第7話
ドアをが蹴破られ、僕が次の車両に入ると同時に、パシュという音がさっきまでいた車両から聞こえてきた。大きな足音程度の音なのにもかかわらず特徴的な音だからか、こちらにも確りと聞こえてきた。
音の出所を確認しようと音の方向を向く、目の前には僕を庇うように書記が体を覆い、その後ろには黒いコートを着た人達が片方の手のひらをこちらに向けて立っていた。

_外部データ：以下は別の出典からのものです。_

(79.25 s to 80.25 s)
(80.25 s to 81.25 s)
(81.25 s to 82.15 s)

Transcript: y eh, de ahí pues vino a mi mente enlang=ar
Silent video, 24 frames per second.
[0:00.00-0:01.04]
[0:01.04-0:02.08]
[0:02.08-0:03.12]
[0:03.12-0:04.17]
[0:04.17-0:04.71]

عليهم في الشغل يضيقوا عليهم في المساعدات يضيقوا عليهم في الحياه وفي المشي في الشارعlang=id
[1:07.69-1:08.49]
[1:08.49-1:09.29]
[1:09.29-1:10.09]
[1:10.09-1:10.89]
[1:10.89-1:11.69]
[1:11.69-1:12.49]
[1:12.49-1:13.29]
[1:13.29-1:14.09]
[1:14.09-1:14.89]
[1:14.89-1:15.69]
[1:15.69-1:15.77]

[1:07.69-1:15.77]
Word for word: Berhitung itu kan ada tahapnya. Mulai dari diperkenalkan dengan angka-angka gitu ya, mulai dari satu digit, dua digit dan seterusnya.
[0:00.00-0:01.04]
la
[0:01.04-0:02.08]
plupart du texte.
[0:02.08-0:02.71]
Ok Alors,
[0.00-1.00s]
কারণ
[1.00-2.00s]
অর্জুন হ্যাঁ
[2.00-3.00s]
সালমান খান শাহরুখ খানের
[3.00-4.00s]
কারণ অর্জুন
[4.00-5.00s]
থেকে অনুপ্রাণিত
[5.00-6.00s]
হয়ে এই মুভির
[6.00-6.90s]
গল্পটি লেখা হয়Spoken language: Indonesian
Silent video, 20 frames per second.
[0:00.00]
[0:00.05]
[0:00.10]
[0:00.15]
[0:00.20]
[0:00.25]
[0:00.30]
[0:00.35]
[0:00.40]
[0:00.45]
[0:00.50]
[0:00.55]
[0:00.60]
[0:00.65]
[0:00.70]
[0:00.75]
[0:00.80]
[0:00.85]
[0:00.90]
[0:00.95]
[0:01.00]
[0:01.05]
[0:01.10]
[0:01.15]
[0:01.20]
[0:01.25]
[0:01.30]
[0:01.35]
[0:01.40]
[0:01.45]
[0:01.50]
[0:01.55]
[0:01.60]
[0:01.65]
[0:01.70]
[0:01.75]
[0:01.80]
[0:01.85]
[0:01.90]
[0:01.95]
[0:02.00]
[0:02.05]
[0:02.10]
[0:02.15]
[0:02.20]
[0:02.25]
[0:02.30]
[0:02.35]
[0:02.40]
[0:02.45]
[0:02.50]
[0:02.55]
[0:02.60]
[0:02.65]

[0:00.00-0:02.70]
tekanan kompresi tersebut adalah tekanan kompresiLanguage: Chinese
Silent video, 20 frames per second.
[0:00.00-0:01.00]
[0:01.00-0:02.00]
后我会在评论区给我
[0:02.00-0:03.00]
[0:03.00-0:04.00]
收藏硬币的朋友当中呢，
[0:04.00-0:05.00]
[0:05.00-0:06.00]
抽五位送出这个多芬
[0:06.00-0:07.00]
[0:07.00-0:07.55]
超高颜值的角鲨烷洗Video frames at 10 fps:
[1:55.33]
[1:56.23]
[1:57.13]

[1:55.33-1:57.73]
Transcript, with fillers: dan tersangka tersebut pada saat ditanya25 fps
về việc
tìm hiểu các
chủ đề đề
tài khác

明らかな攻撃を受けて放心状態になっていると、今度は作業服の人達が手に工具のような物を持ってこちらに近づいてきた。
逃げ場を目線で探し続けている間に駅が到着したのか電車が停止した。それを見計らったように書記の突進で側面のドアを突き破り、僕を連れて外へと飛び出す。
電車は途中で止まったのか、ホームが無く、そのまま地面に着地し、目の前の柵を飛び越えて走っていく。この間僕はずっとお姫様抱っこであったので少し恥ずかしさがあった……。
もう辺りは真っ暗で警備が巡回してもおかしくない時間帯だ。周りを見ても耳を澄ましても警備ドローンの音も聞こえなければ、この時間帯からみられる蛍光色を主張するちっこい宅配車も見当たらない。この違和感はさっきもあった、もうすぐ彼らが僕らを襲いに来る前触れだと思う。
今回もダメだったかと諦め、書記に謝罪の言葉を告げるが書記は笑みを浮かべながら「どうやら、局の誰かが俺を殺したくて堪らないらしい」と
「俺を助けることは諦めてお前の話した学校襲撃に備えるんだ」と、その言葉を理解する前に続けて話し始めた。「俺を殺して何を狙っているかは分からないが、俺が死んで俺の存在の穴埋めをする奴等を疑え」「殺すことだけが狙いじゃないと?」その質問にゆっくりと頷き「今のままでは勝てない。まずは味方を増やし、その能力で局の計画を潰してやれ」はっきりとした声で僕に語り、今後の立ち回りも語ってくれた。「樋口理花と友人なんだろう?局の連中が来ると言えば話に応じてくれるはずだ」
「あなたは助からなくて良いんですか?」そんな疑問が自然と口に出た。
「あの変態財団に保護されてるからって何もしてなかった俺らが悪いんだ、気にしないでいい」
反論しようと口を開きかけたところで無音の車が前方から途轍もないスピードで向かって来ていることに気付く。引っ越し用のトラックの様に見えるが明らかに家具を積めて新家に届けようとしているようには見えない。
避けようと右に足を向ける。間に合わない、あまりにも気付くのが遅すぎた。